Growing up I was a Nets fan but did watch a few Knicks game, they don't tougher than Oakley.

-Petey


----------



## The True Essence (May 26, 2003)

i vote bernard king for his series against the celtics with his dislocated fingers. thank god for espn classic, king was a monster.

aha, remember when johnny newman started alongside marbury in jersey...thats when i used to feel bad for the nets, now......


----------



## truth (Jul 16, 2002)

toughest Knick???Had to be the Xman..the guy was nuts and could back it up..

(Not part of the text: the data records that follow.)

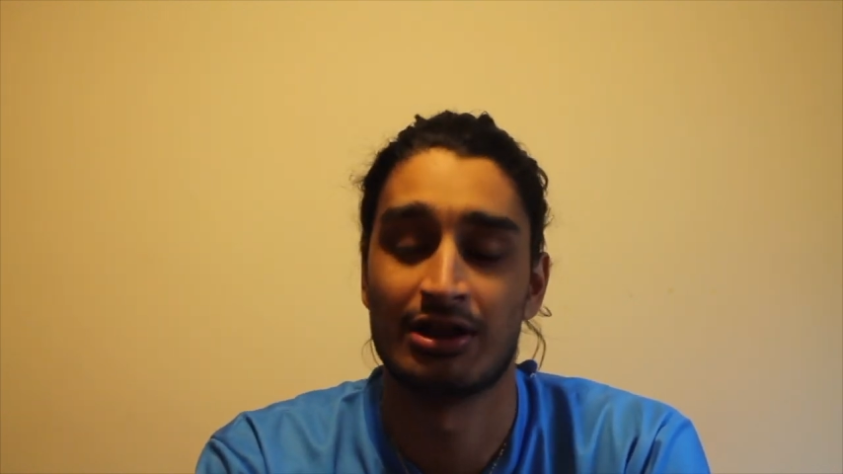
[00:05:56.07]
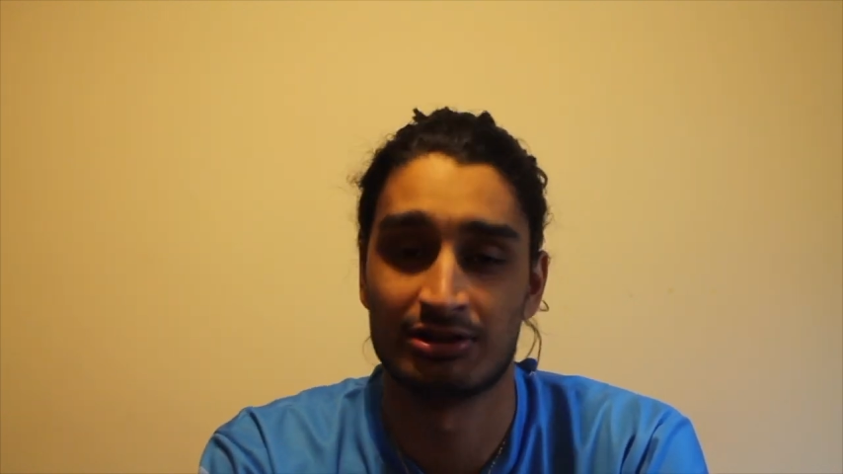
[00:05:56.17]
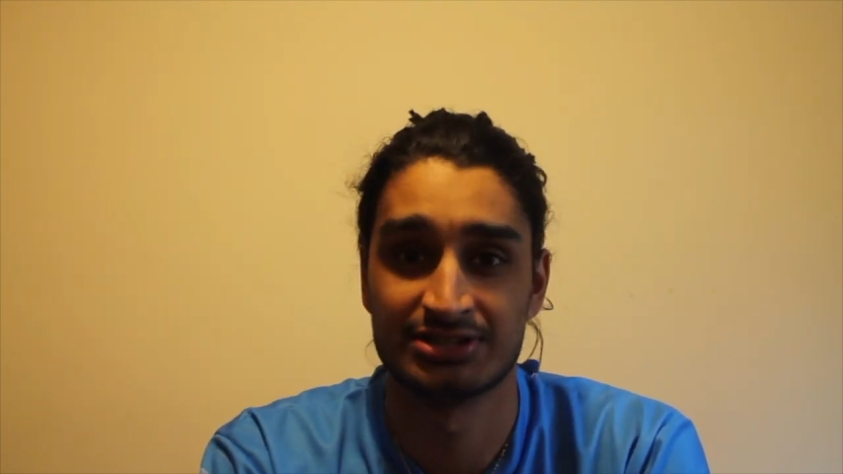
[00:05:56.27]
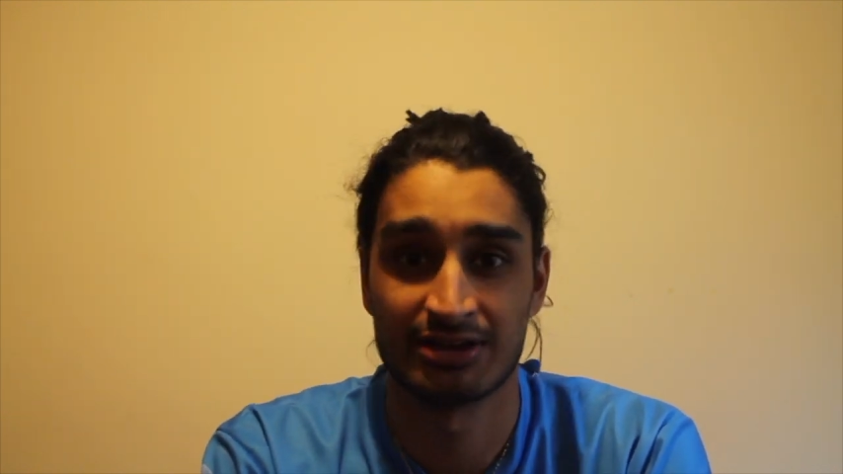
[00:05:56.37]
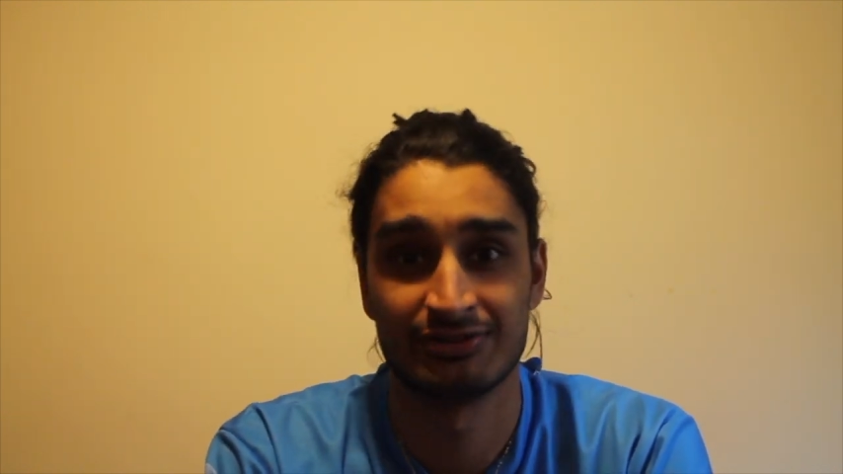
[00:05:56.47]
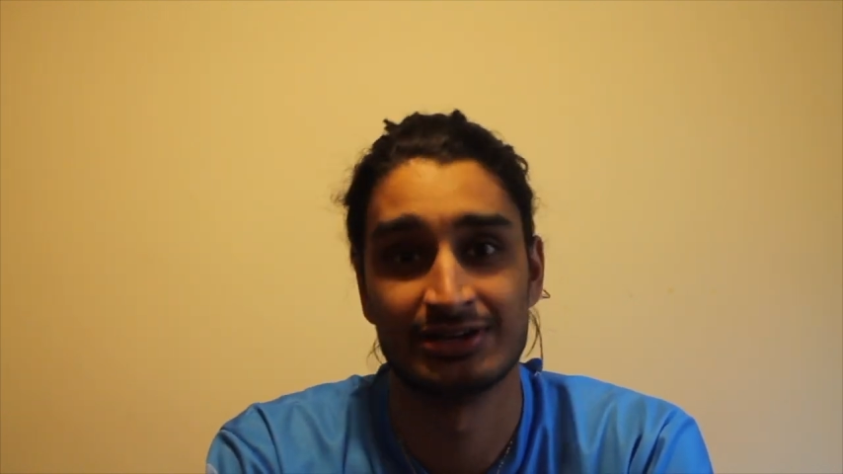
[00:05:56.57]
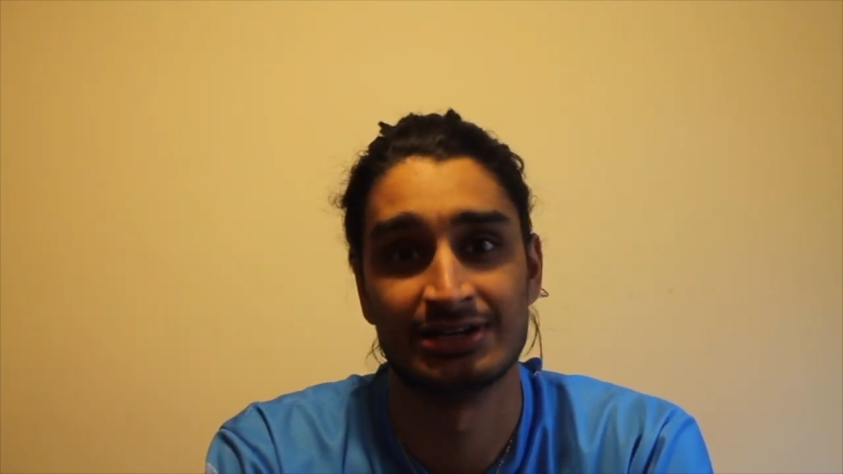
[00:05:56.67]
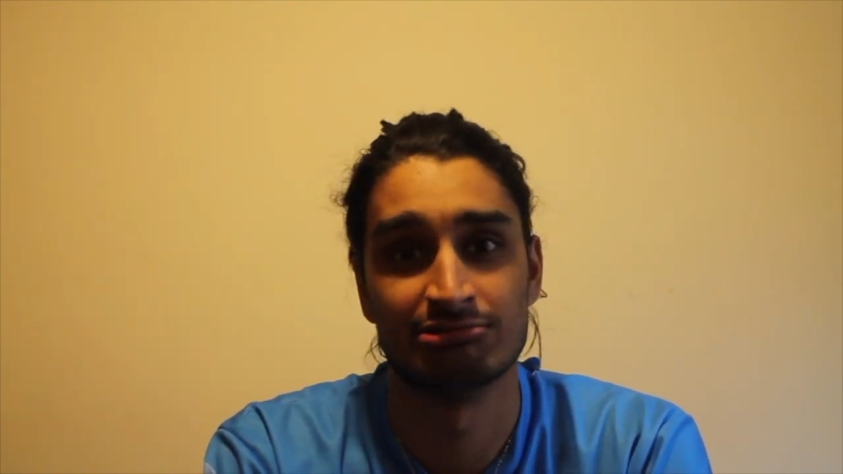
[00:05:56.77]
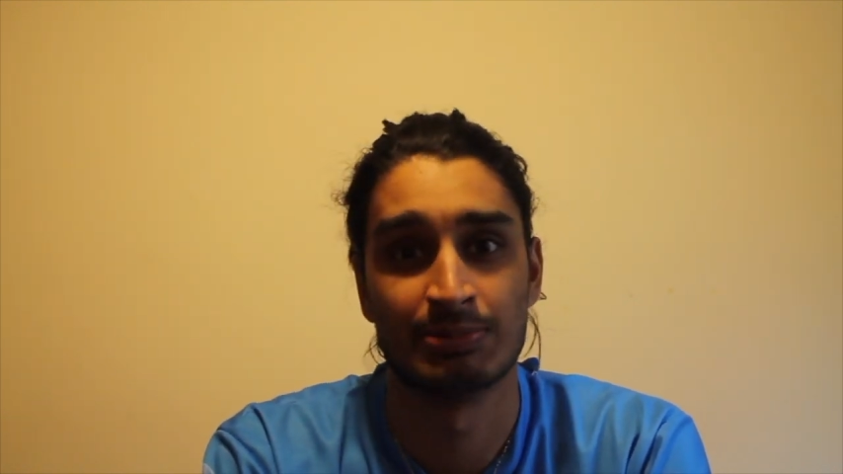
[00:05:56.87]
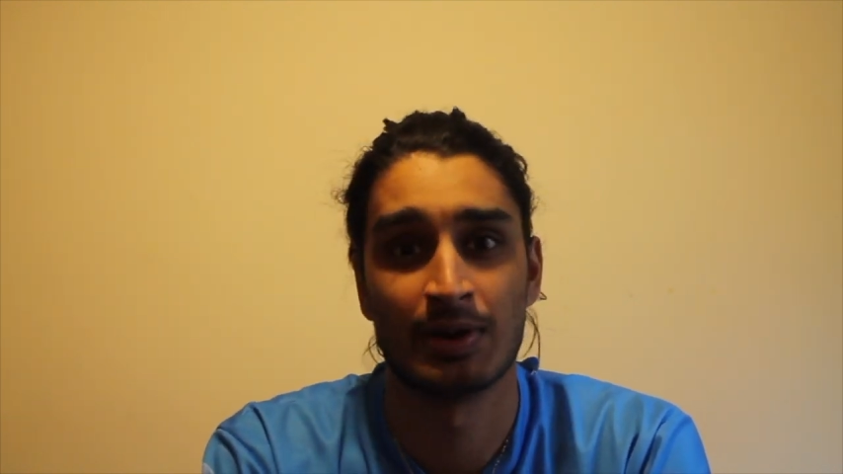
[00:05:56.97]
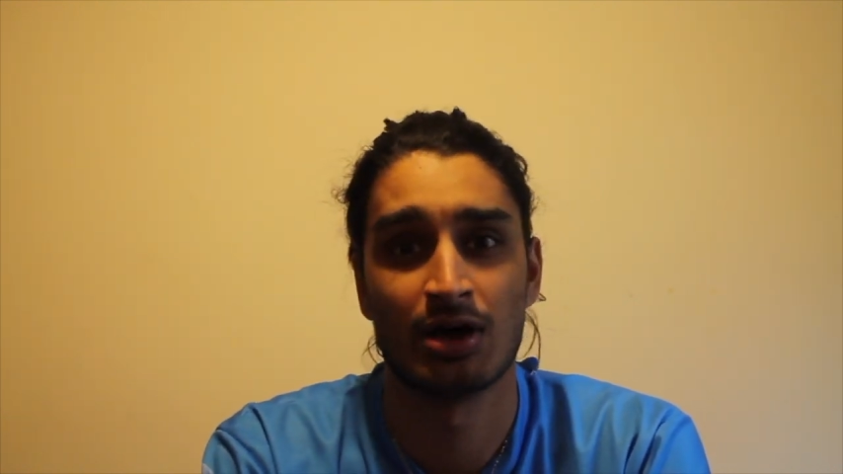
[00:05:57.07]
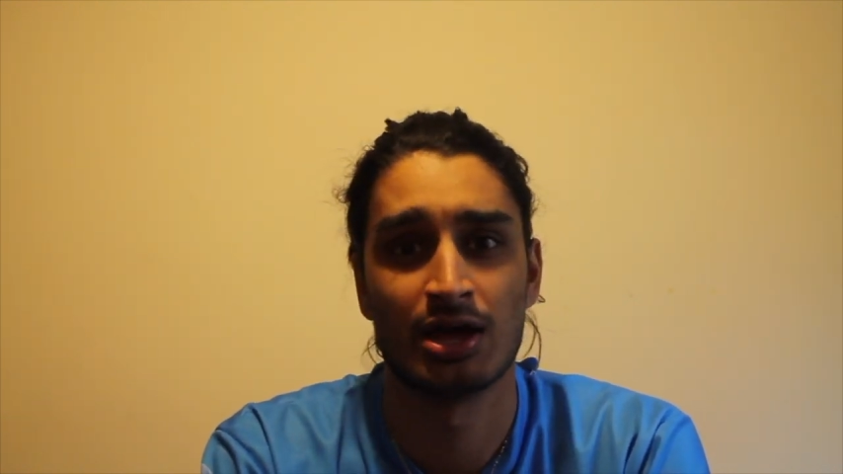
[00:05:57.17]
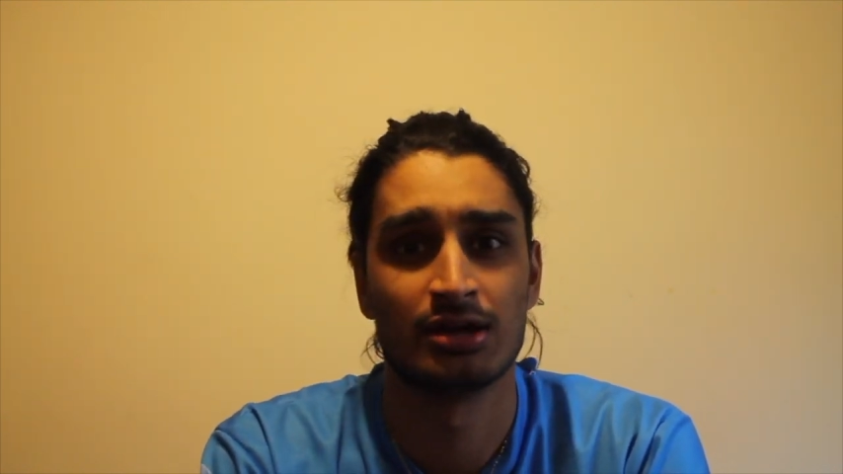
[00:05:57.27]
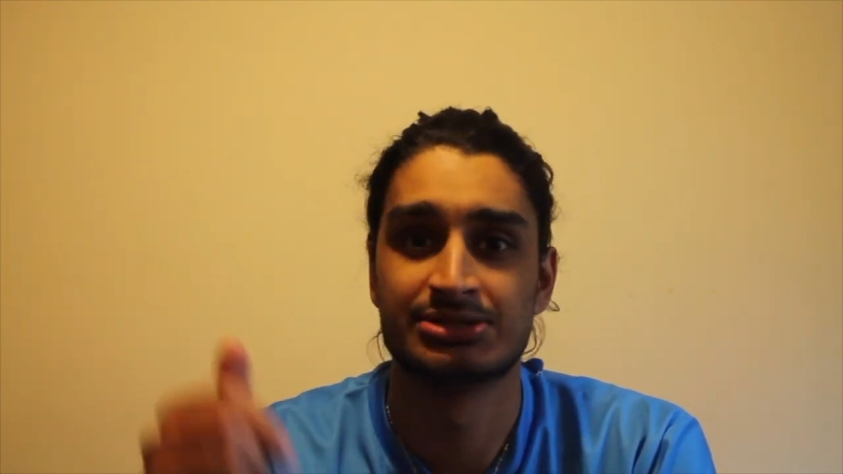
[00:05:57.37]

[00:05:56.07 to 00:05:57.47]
and I'll definitely reply.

toughest knick team had to be the one that pushed the bulls to 7 when nobody expected it

Ewing,Oakley,mason,Xman,starks...not sure who played the point..jackson??Harper??Who was another tough guy


----------



## Biggestfanoftheknicks (Apr 14, 2005)

It's oak. Anyone who can throw down with Shaq and Barkley and who pops I think it was outlaw in the face because he owed him money, is as tough as they get.


----------



## truth (Jul 16, 2002)

wasnt outlaw....it was tyrone hill,who is alot softer than bo outlaw.


----------



## Biggestfanoftheknicks (Apr 14, 2005)

truth said:


> wasnt outlaw....it was tyrone hill,who is alot softer than bo outlaw.


You're right it was Tyrone Hill I was very tired, my bad on the inaccuracies.:




si.com said:


> *SI.com: You liked to send a message early. Sometimes very early, like when you were suspended for punching Jeff McInnis, then of the Los Angeles Clippers, during a morning shoot around. What was that all about?
> 
> CO: There were a few guys -- McInnis, Tyrone Hill -- they're just bums. They should be glad to just be able to walk around anywhere these days. I'll see them again.
> *


*

Tyrone hill pre injury in my opinion is just as tough as bo outlaw. However, in this case I don't think it matters who Oak was hitting. Both of them would have folded like cheap furniture.*


----------



## Debt Collector (Mar 13, 2003)

who else? oakley by a mile.


----------



## white360 (Apr 24, 2004)

Bernard King no question about it


----------